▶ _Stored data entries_
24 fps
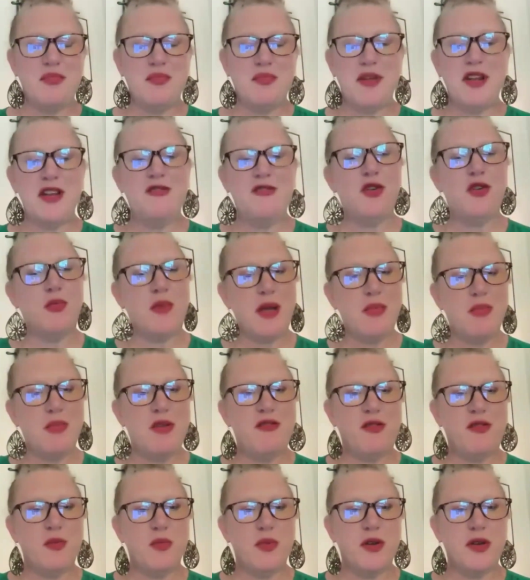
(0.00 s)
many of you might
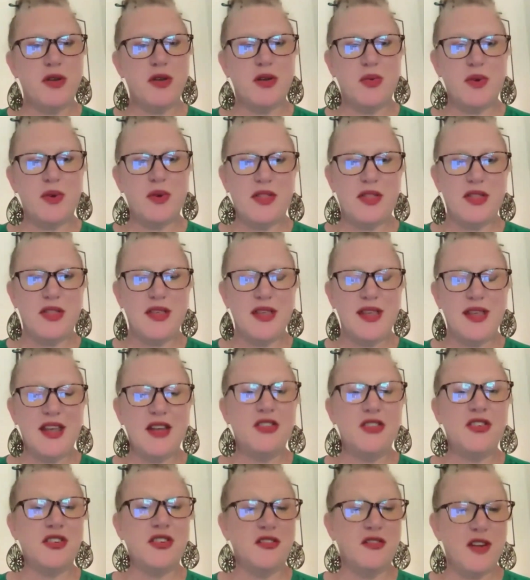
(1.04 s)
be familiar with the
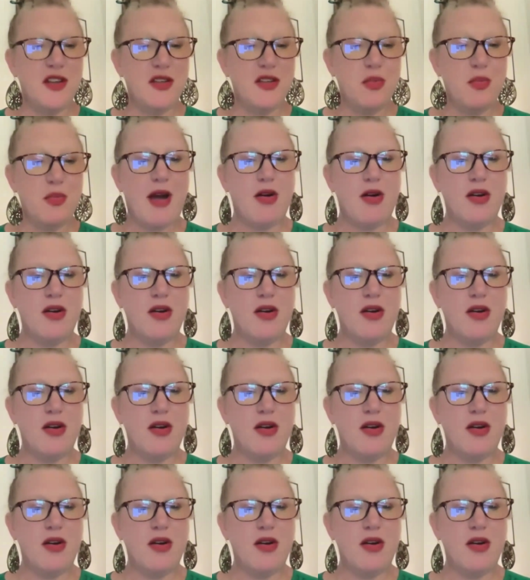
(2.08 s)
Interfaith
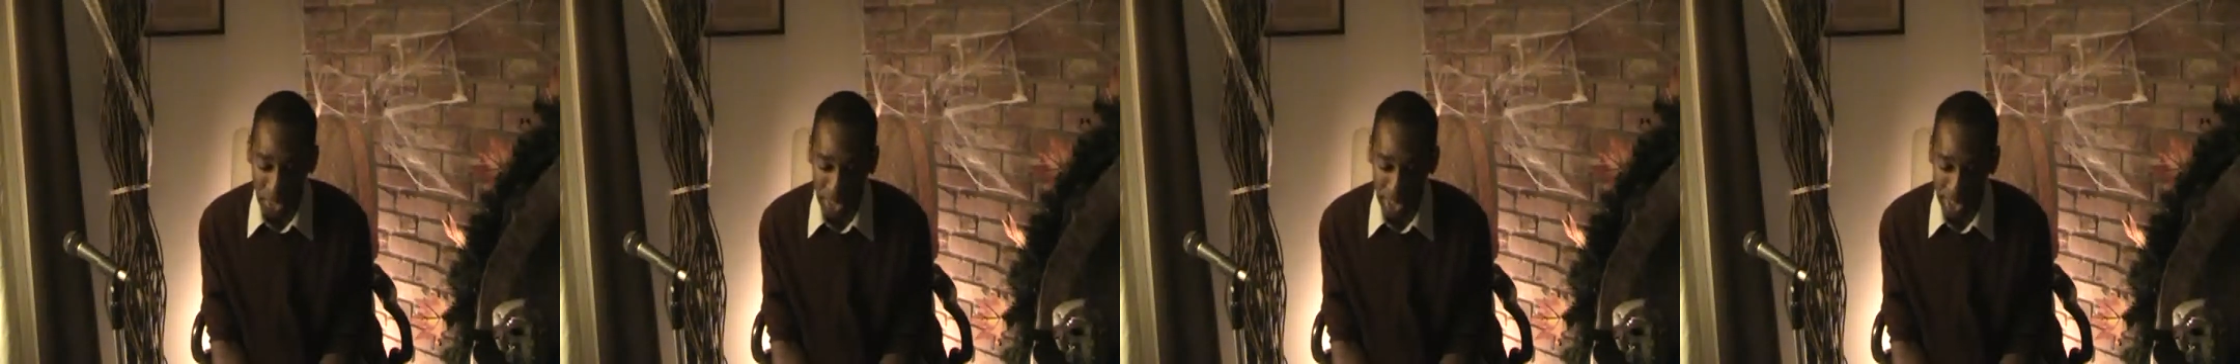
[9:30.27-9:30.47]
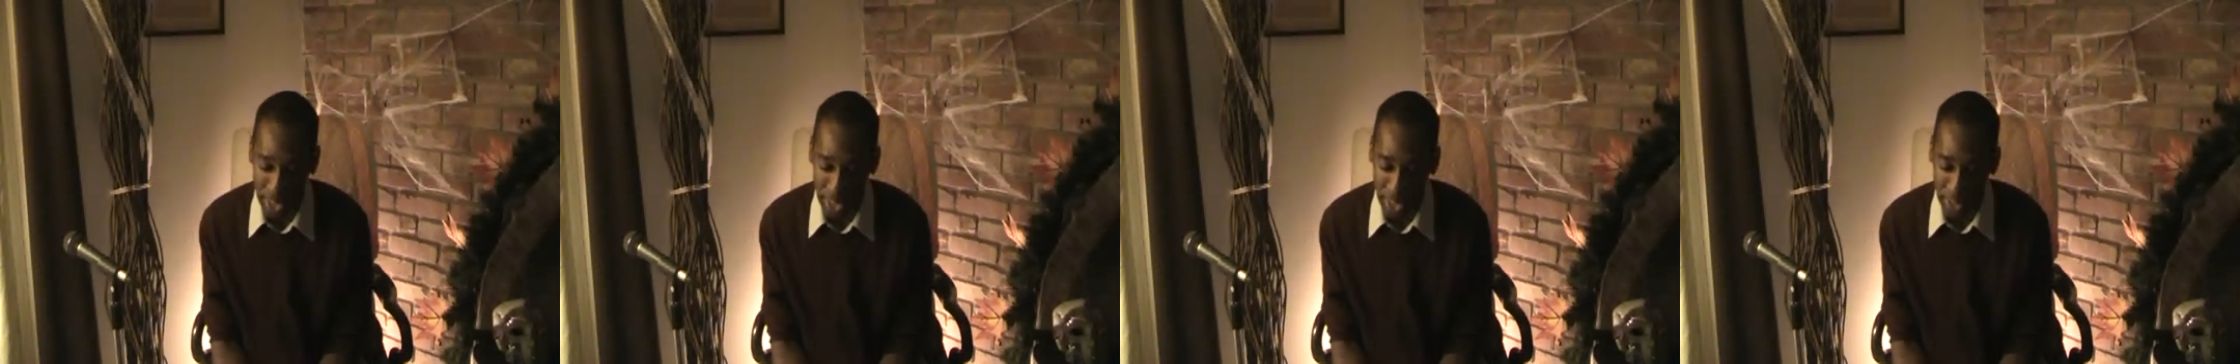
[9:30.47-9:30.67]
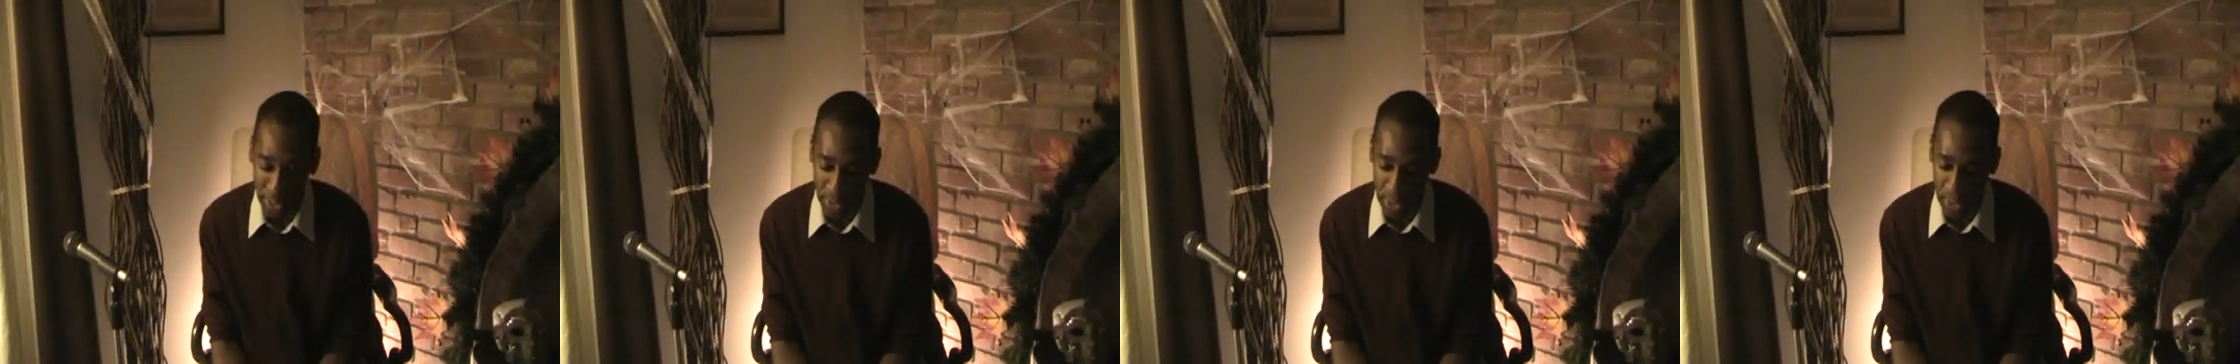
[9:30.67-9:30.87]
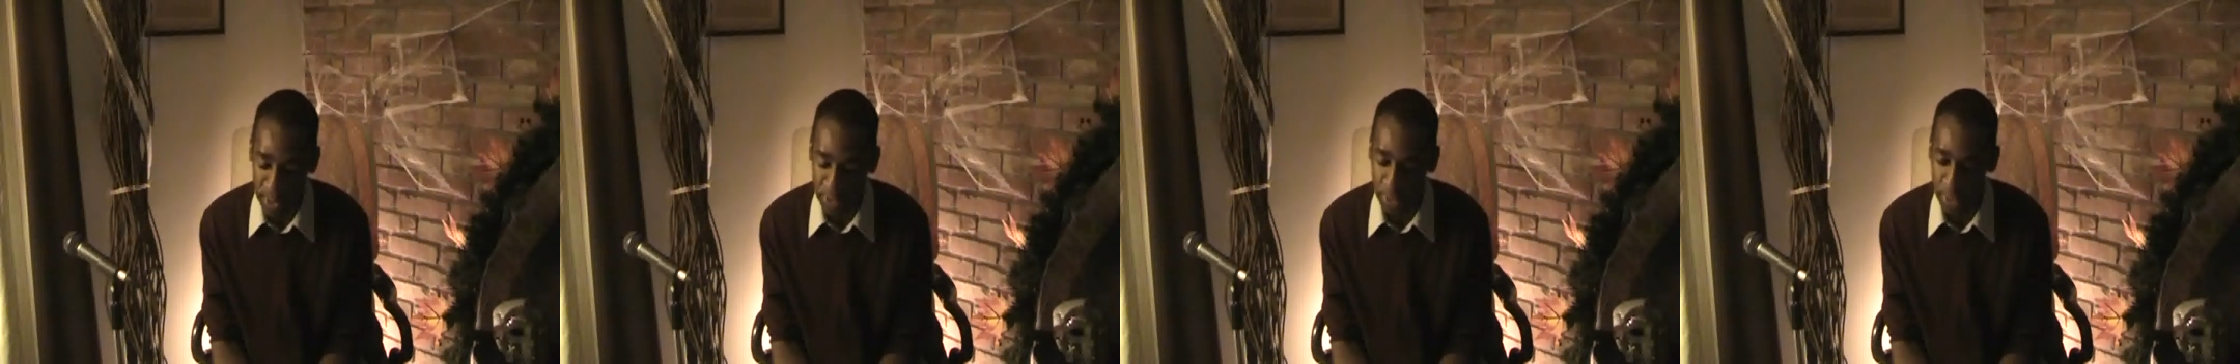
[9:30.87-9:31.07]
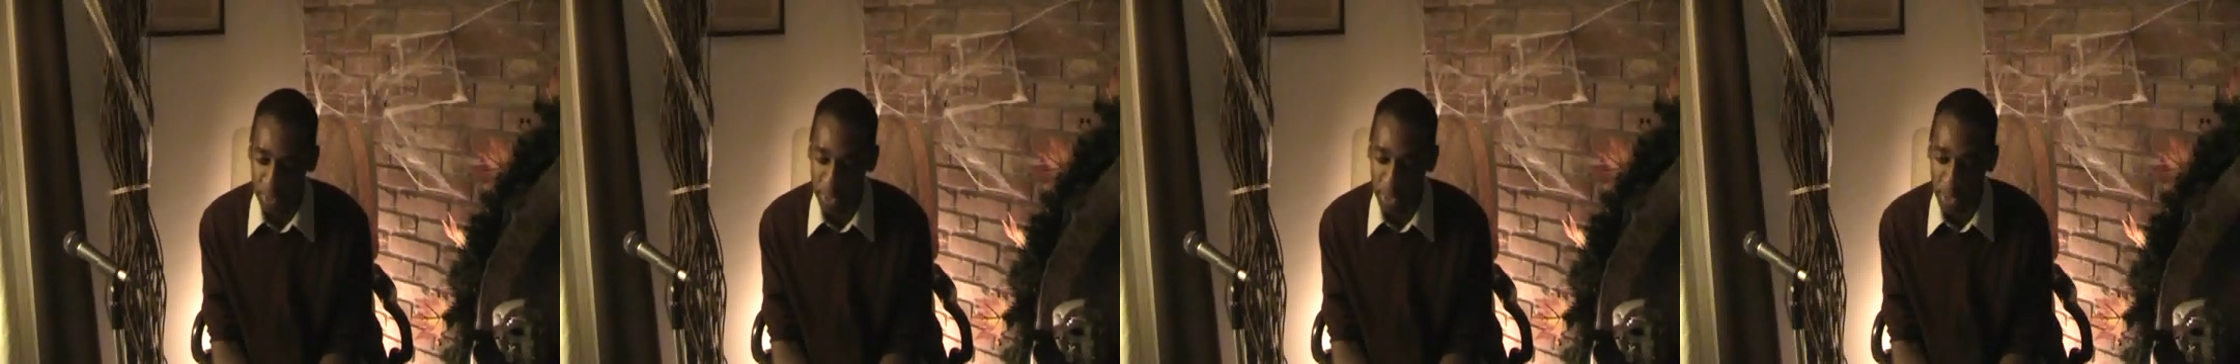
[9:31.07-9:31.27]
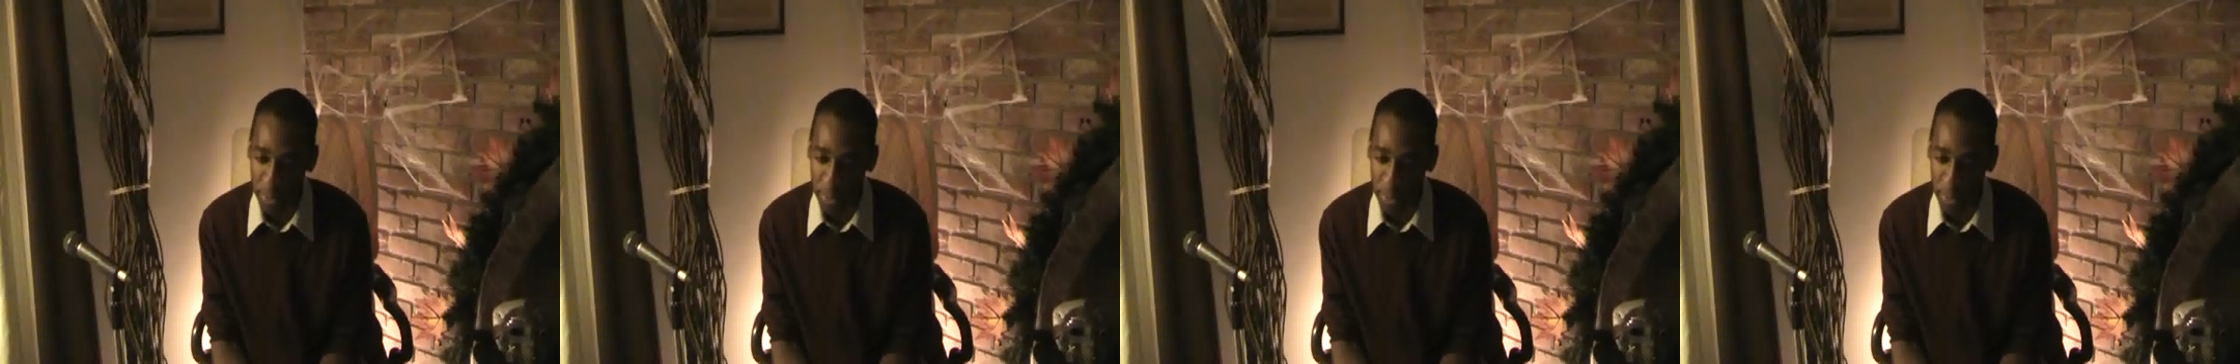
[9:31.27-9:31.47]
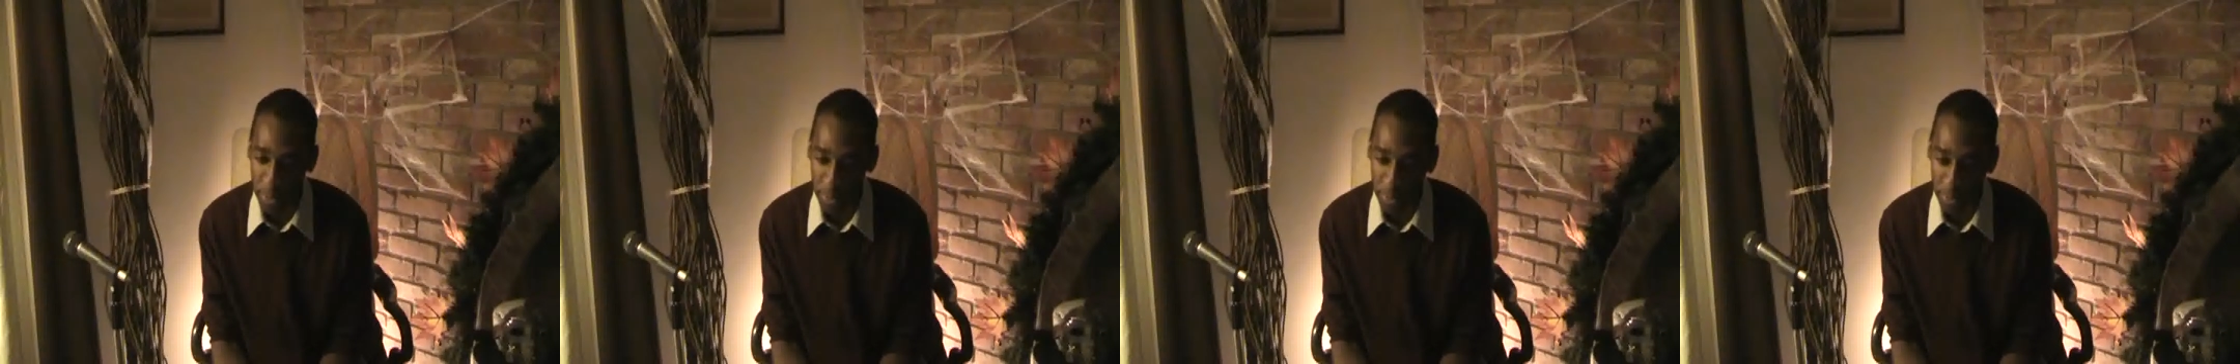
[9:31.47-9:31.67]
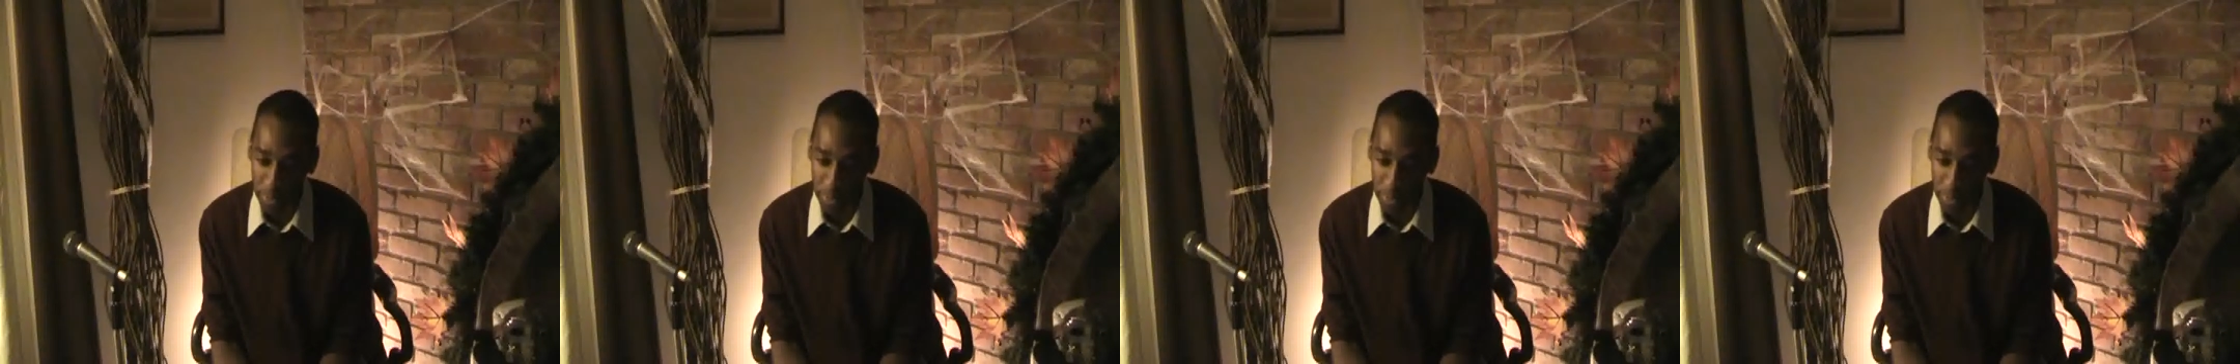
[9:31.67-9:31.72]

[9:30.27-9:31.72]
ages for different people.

▶ _TASK DETAILS_
Reproduce the lines from the line containing "[9:30.27-9:30.47]" through the end of the records above, exactly and inclusively, omitting pictures.

▶ _WORKED SOLUTION_
[9:30.27-9:30.47]
[9:30.47-9:30.67]
[9:30.67-9:30.87]
[9:30.87-9:31.07]
[9:31.07-9:31.27]
[9:31.27-9:31.47]
[9:31.47-9:31.67]
[9:31.67-9:31.72]

[9:30.27-9:31.72]
ages for different people.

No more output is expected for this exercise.